US may rescind support for landmark women’s rights agreement it helped create

The United Nations General Assembly on September 27, 2018 in New York City. (John Moore/Getty Images)

Negotiations taking place at the UN this week have been roiled by US officials’ apparent attempts to roll back commitments and language protecting women’s rights.

The talks are part of the Commission on the Status of Women (CSW), the principal global intergovernmental body exclusively dedicated to the promotion of gender equality and women’s empowerment.

Draft documents seen by the Guardian indicate that the U.S. may use the two-week forum to rescind its commitment to the Beijing Declaration, the landmark agreement adopted at the Fourth World Conference on Women in 1995. The US played a leading role in the agreement’s creation some 24 years ago. Adopted by 189 countries, it is considered the primary global blueprint for women’s rights.

Now, the agreement — which covers everything from violence against women to female representation in decision-making roles — is in danger of being weakened by the US stepping back from it. Advocates around the world use the Beijing Declaration to hold their governments to account on women’s rights issues.

The US also wants the word “gender” removed from the outcome document that emerges from the CSW so that it only makes reference to “women” and “girls.”

“They [the US] are coming into the negotiations in a way that is very aggressive and that advances an anti-gender, anti-woman position from the very start,” said Shannon Kowalski, director of advocacy and policy at the International Women’s Health Coalition.

The moves are causing consternation among traditional American allies, who see it as part of a longer-term trend of US disengagement from social issues that have long united them. Increasingly, say advocates, the Trump administration is aligning itself with countries like Russia, Iran, and Saudi Arabia on issues from contraception to abortion.
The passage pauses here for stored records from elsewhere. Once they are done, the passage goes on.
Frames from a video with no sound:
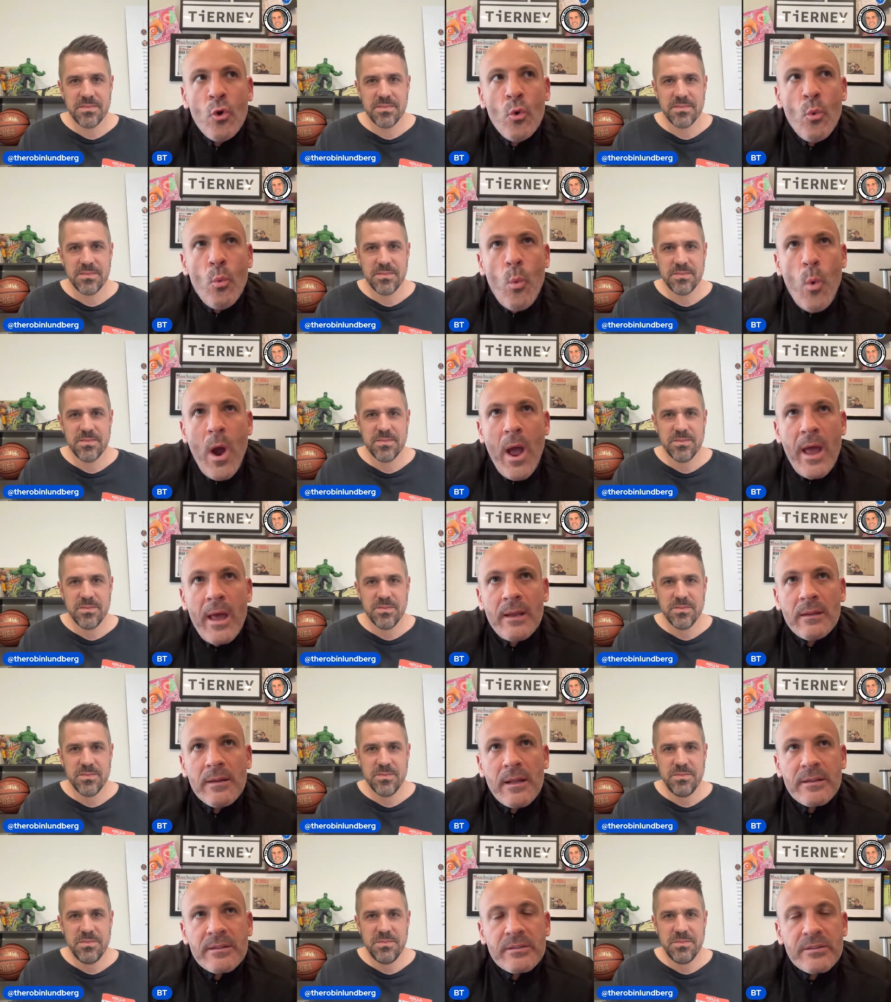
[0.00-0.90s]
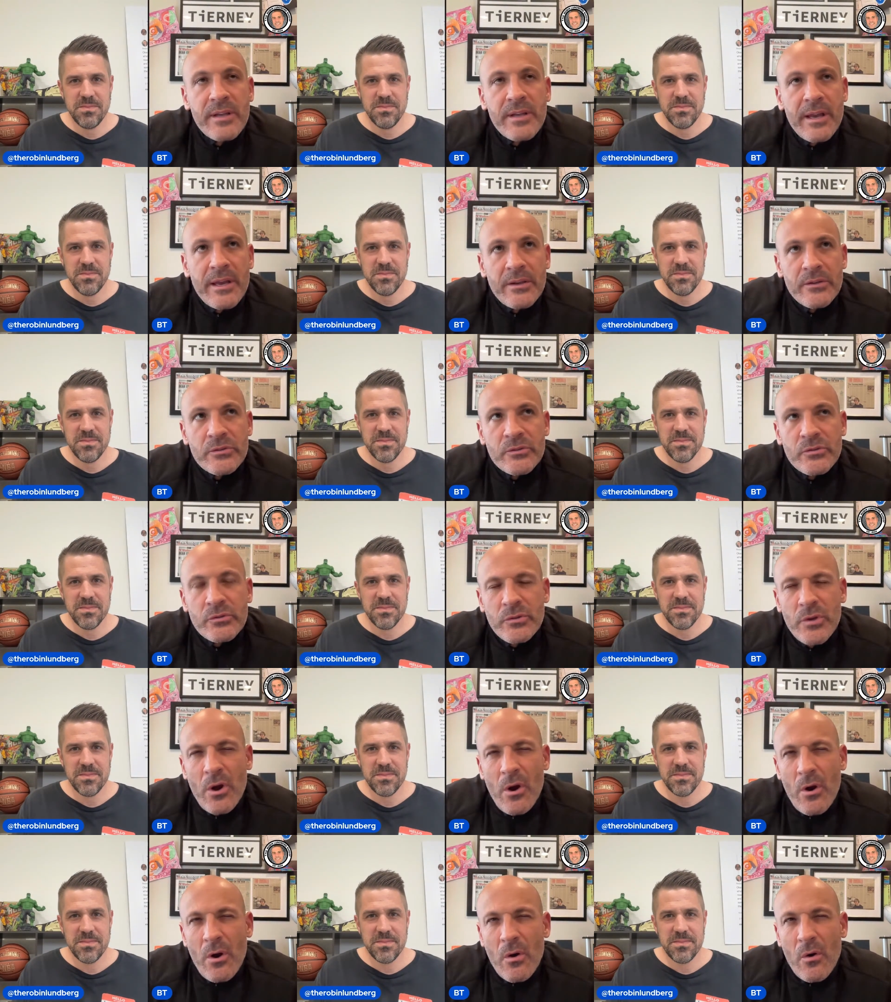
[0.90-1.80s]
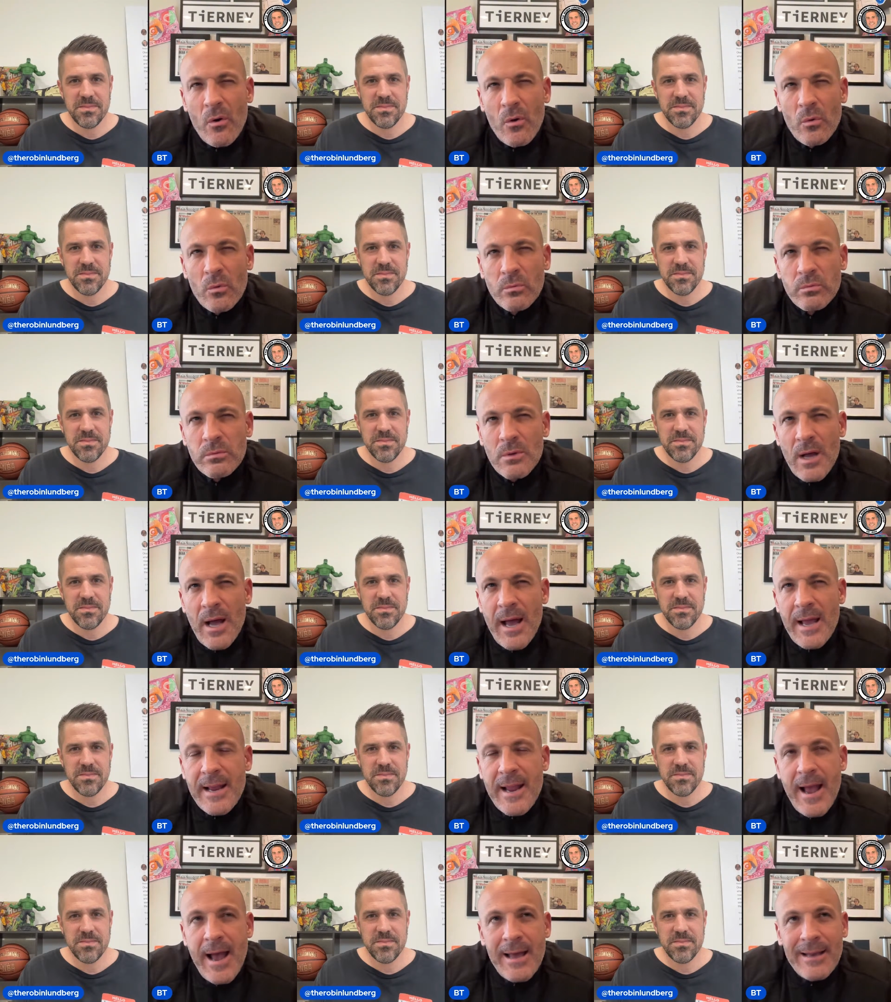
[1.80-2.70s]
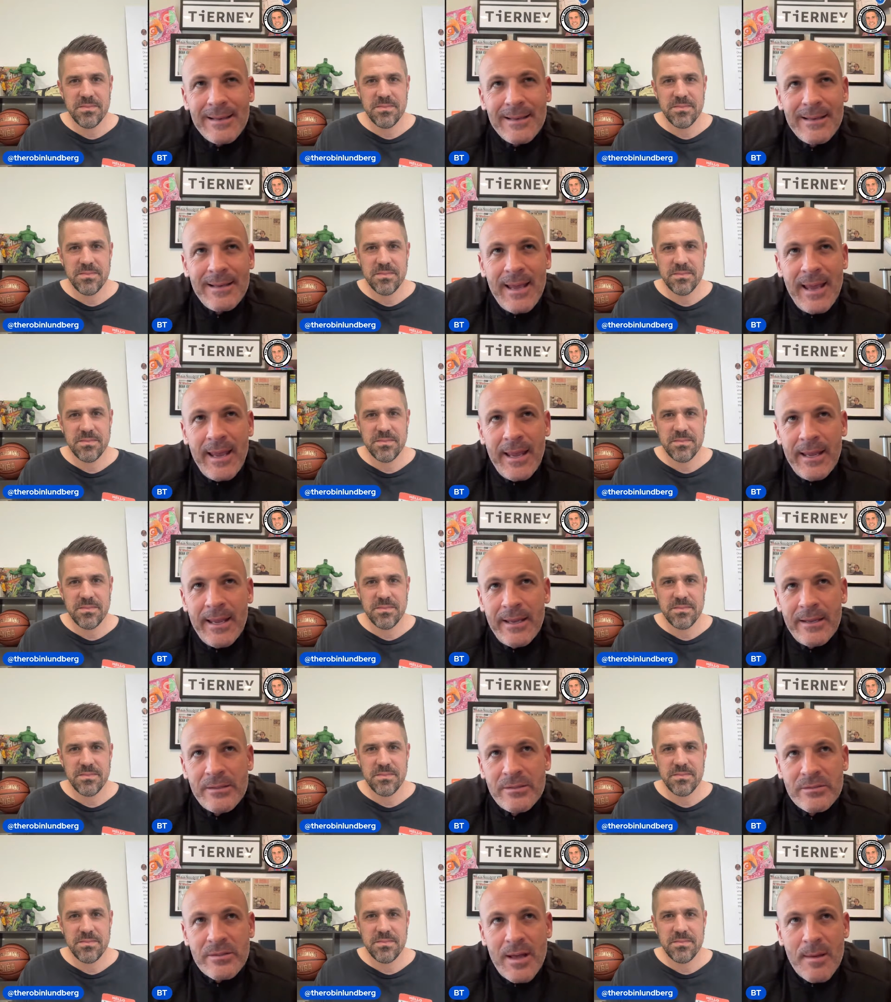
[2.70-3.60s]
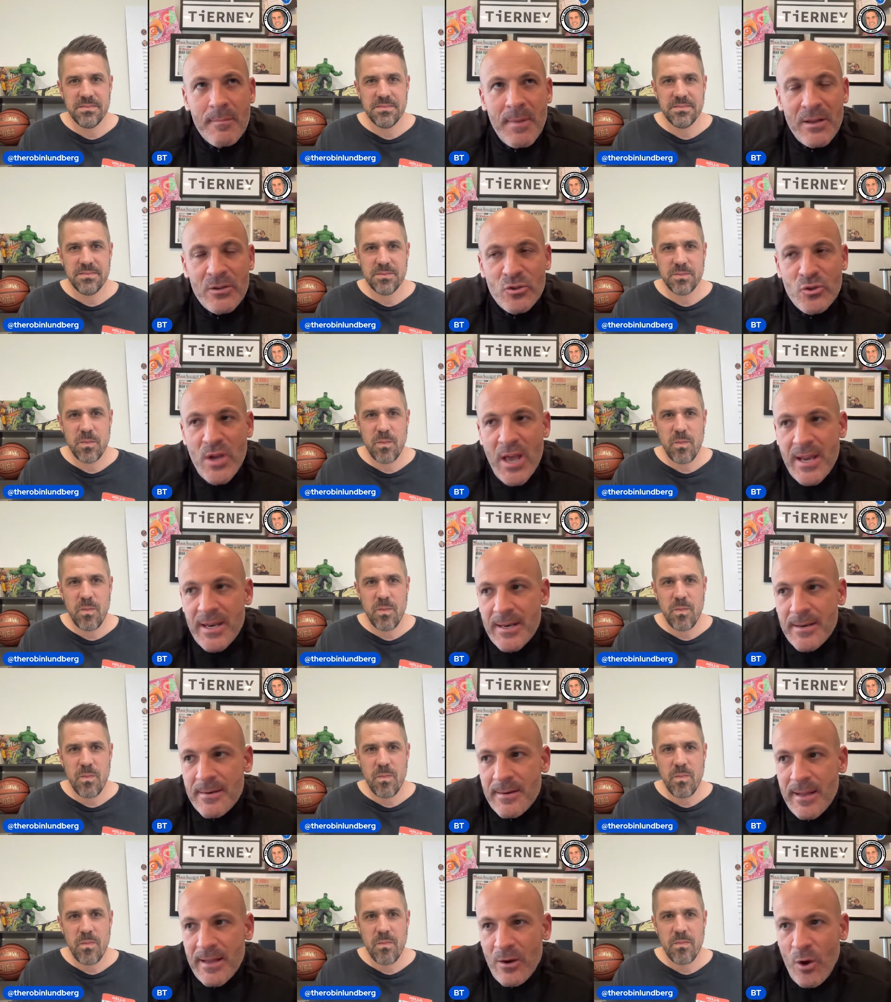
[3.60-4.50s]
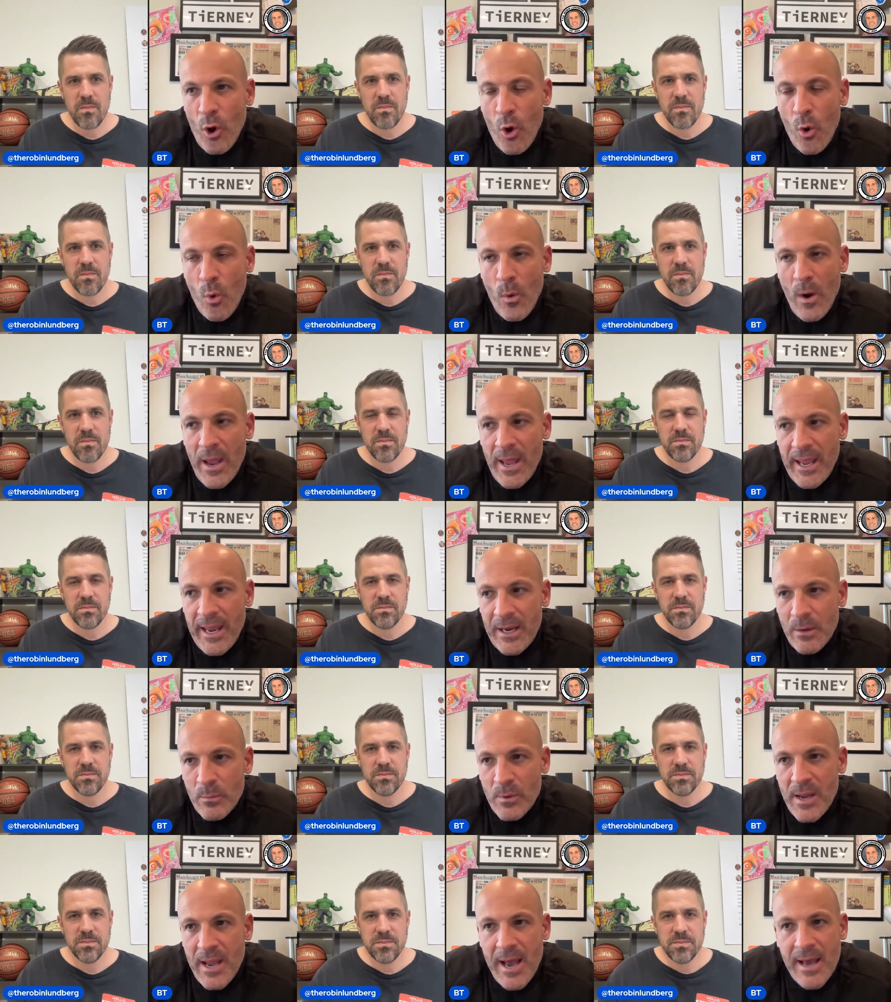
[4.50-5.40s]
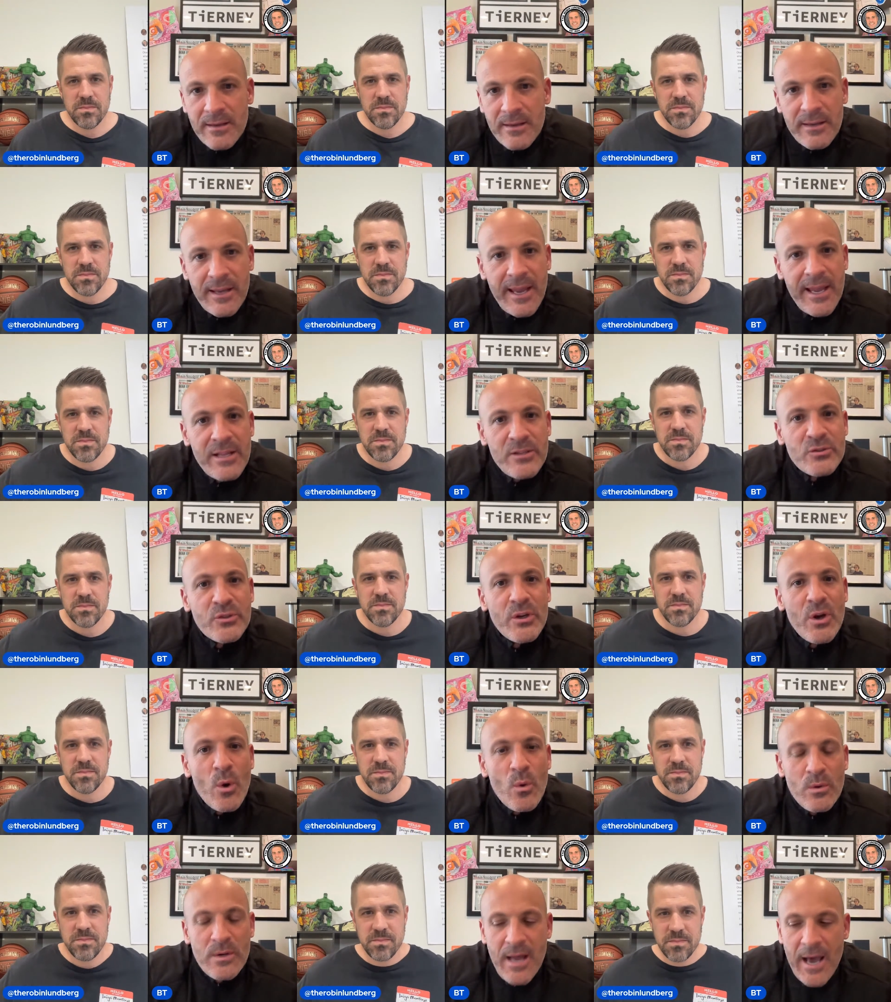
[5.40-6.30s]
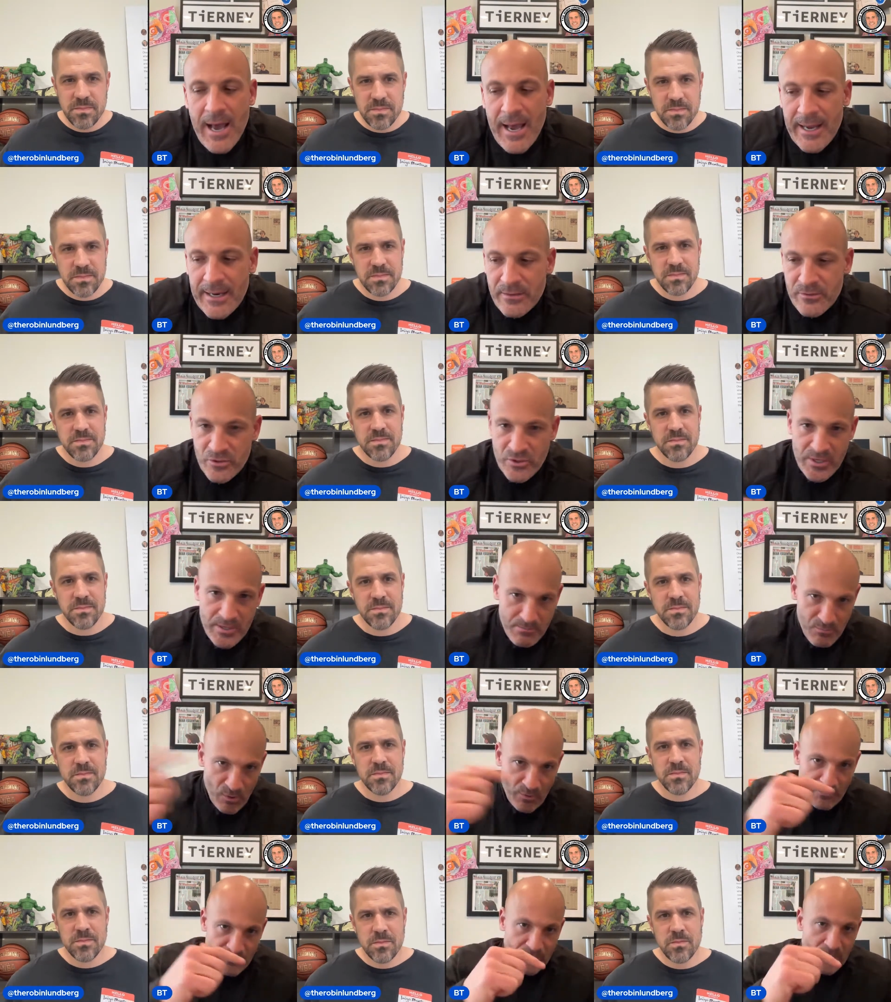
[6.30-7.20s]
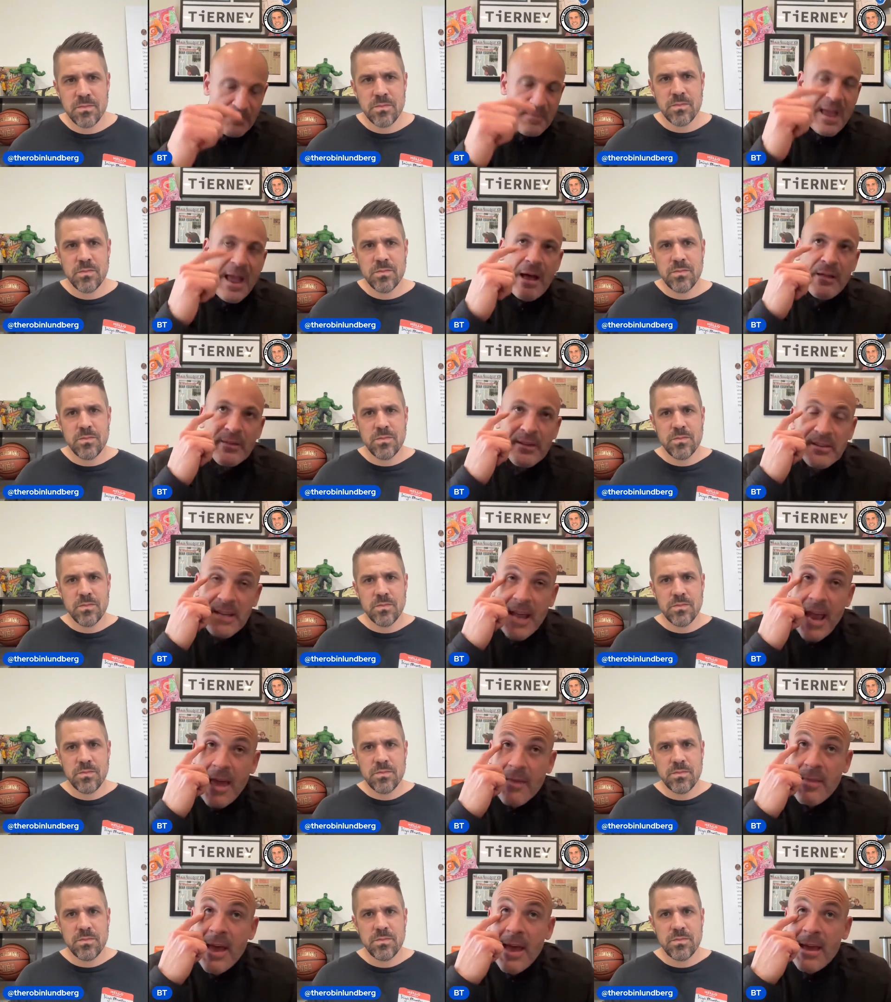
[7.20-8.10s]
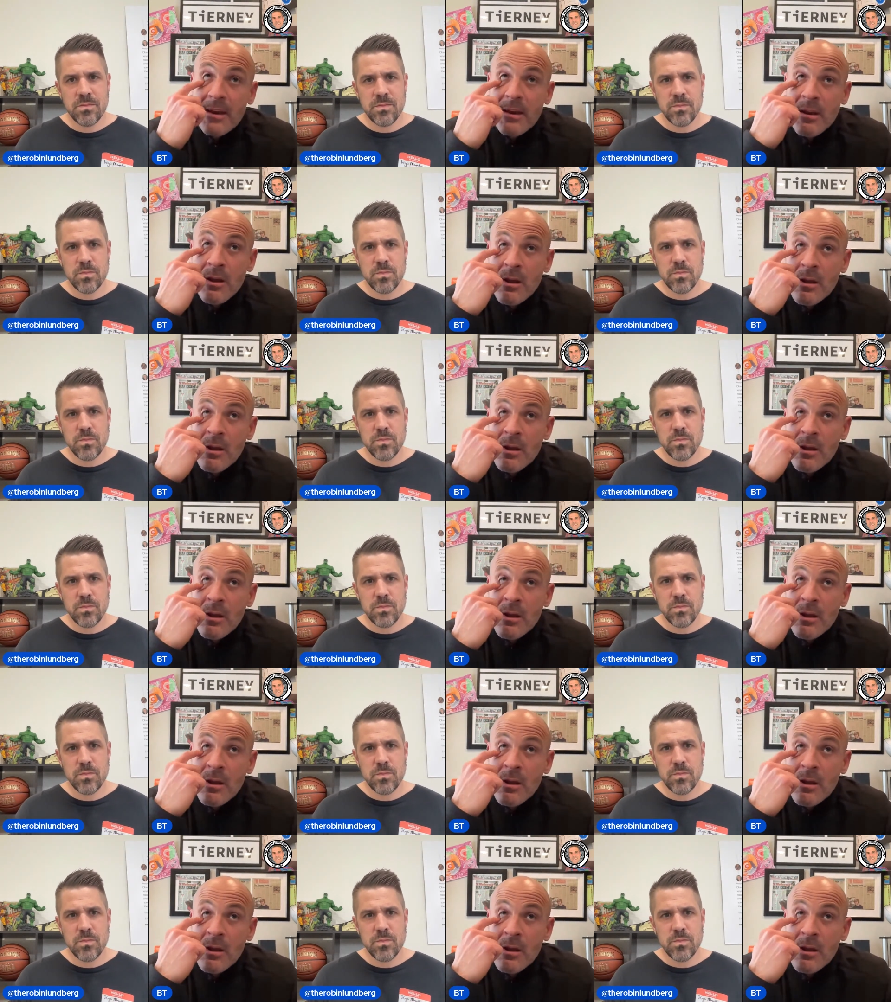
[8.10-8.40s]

Speaker 1: when let's see so i got engaged i met jen in, in 08 we got engaged in 09 she moved from dallas and then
Cherith Norman Chalet, US ambassador for UN management and reform, dismissed that notion out of hand. “We are not about gender jargon,” she said. “Today, here at the Commission on the Status of Women, we are about women. Women and girls.” Chalet added that the US was leading on women’s rights by “protecting the precious gift of life, including the protection of baby girls who would have been aborted, merely because they are female.”